--- EXERCISE INPUTS Enclosed Below ---
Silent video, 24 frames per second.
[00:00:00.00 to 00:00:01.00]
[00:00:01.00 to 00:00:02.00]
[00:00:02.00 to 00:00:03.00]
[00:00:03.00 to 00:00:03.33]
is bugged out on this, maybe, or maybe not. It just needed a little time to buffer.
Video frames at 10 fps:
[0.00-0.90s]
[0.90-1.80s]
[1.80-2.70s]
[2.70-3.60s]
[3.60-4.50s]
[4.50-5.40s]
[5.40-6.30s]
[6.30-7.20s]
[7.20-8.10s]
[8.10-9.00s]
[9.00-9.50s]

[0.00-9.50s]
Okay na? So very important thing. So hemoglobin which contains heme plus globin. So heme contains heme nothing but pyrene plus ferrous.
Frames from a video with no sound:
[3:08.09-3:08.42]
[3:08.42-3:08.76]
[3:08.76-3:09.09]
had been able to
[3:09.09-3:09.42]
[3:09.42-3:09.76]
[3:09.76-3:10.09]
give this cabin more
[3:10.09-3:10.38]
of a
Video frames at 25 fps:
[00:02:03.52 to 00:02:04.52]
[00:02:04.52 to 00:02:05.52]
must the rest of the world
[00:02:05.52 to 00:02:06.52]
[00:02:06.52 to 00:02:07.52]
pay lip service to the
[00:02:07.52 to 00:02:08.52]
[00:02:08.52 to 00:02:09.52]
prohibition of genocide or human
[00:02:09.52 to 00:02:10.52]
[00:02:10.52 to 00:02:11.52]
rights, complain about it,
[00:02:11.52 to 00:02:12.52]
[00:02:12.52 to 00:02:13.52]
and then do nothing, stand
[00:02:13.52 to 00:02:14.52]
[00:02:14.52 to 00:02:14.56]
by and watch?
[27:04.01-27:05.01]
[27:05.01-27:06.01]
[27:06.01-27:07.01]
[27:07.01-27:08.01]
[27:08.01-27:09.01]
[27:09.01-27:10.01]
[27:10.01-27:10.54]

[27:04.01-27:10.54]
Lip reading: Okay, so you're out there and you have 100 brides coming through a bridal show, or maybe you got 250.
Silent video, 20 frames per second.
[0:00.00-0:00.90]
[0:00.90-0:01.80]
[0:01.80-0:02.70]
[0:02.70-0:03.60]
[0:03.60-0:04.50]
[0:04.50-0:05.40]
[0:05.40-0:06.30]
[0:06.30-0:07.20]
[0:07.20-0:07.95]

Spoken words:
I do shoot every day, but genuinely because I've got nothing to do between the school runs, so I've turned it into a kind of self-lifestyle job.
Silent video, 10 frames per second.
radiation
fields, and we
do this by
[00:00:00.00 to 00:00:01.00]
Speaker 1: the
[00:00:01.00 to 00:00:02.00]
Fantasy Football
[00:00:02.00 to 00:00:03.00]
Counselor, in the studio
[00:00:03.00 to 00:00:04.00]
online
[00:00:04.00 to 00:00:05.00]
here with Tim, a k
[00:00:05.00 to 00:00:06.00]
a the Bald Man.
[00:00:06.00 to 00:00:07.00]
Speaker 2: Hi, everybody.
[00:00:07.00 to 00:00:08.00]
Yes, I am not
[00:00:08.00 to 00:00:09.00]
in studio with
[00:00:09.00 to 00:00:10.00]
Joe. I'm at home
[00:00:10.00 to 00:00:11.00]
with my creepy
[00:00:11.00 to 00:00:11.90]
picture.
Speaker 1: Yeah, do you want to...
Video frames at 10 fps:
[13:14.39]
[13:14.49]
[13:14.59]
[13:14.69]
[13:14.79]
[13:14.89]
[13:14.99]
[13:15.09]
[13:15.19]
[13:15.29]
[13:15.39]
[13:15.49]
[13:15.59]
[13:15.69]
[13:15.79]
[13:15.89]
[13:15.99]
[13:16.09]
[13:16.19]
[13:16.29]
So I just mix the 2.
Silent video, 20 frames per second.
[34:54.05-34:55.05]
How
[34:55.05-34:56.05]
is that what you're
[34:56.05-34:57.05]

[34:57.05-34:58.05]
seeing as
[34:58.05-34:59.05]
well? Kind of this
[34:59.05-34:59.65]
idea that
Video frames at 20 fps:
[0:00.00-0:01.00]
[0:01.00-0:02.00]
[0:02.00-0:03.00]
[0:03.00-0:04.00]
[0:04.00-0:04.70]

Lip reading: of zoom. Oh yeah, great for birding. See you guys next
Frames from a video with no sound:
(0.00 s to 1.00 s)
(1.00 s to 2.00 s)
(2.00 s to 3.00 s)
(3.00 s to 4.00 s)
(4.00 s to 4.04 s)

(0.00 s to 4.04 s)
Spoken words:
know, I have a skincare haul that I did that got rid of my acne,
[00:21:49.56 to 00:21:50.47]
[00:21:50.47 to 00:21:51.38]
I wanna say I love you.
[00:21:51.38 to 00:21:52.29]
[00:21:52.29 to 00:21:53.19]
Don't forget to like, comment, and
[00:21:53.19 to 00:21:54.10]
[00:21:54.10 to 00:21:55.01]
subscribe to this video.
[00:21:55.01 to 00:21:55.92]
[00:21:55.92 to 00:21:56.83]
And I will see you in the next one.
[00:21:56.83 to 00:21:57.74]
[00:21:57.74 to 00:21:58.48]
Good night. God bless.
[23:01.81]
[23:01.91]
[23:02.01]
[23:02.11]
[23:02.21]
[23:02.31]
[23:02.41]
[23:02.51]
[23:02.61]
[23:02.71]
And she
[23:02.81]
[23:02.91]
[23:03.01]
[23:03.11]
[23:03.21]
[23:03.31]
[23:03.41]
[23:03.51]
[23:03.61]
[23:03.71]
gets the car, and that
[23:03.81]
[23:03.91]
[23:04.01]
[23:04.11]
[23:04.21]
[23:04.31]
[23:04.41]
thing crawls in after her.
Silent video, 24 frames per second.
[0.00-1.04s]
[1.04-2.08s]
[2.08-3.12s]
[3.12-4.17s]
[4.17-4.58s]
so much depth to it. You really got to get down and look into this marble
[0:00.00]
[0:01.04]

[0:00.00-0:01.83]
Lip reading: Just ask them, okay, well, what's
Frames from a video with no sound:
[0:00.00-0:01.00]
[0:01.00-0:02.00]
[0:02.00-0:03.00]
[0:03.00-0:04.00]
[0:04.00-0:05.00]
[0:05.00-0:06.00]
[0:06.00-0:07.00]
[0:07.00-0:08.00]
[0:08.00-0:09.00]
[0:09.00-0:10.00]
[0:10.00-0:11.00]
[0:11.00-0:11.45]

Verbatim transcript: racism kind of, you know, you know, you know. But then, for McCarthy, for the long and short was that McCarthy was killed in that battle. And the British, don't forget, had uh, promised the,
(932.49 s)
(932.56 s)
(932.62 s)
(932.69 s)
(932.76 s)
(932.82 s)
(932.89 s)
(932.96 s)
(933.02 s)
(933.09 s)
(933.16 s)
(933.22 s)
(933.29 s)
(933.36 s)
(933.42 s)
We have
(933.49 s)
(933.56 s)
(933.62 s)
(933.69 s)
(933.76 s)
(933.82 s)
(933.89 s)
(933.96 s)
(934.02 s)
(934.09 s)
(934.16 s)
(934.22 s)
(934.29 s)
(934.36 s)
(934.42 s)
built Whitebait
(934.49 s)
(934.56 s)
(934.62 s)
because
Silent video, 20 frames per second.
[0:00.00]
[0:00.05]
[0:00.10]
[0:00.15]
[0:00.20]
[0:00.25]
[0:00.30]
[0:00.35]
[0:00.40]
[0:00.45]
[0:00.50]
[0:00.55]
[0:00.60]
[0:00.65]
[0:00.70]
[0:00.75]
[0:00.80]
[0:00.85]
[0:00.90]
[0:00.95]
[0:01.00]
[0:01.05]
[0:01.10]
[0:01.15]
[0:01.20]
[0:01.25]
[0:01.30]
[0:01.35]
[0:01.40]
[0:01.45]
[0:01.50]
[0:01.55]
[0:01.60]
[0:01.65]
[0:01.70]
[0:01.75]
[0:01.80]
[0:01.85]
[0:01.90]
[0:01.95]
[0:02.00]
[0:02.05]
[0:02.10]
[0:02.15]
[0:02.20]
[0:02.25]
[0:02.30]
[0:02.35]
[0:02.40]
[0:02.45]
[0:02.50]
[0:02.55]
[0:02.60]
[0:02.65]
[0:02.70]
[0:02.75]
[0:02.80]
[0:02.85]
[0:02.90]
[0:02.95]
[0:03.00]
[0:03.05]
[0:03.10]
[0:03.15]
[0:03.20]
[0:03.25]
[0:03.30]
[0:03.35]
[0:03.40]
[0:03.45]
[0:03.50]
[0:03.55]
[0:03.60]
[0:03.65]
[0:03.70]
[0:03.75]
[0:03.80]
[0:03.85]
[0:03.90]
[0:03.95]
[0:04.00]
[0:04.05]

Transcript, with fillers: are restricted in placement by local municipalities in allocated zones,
--- End of Enclosed EXERCISE INPUTS ---
In the entries above, find the line with "[00:02:11.52 to 00:02:12.52]" and the line with "[27:09.01-27:10.01]", then restate word for word both of them and every line between, with nothing more.

[00:02:11.52 to 00:02:12.52]
[00:02:12.52 to 00:02:13.52]
and then do nothing, stand
[00:02:13.52 to 00:02:14.52]
[00:02:14.52 to 00:02:14.56]
by and watch?
[27:04.01-27:05.01]
[27:05.01-27:06.01]
[27:06.01-27:07.01]
[27:07.01-27:08.01]
[27:08.01-27:09.01]
[27:09.01-27:10.01]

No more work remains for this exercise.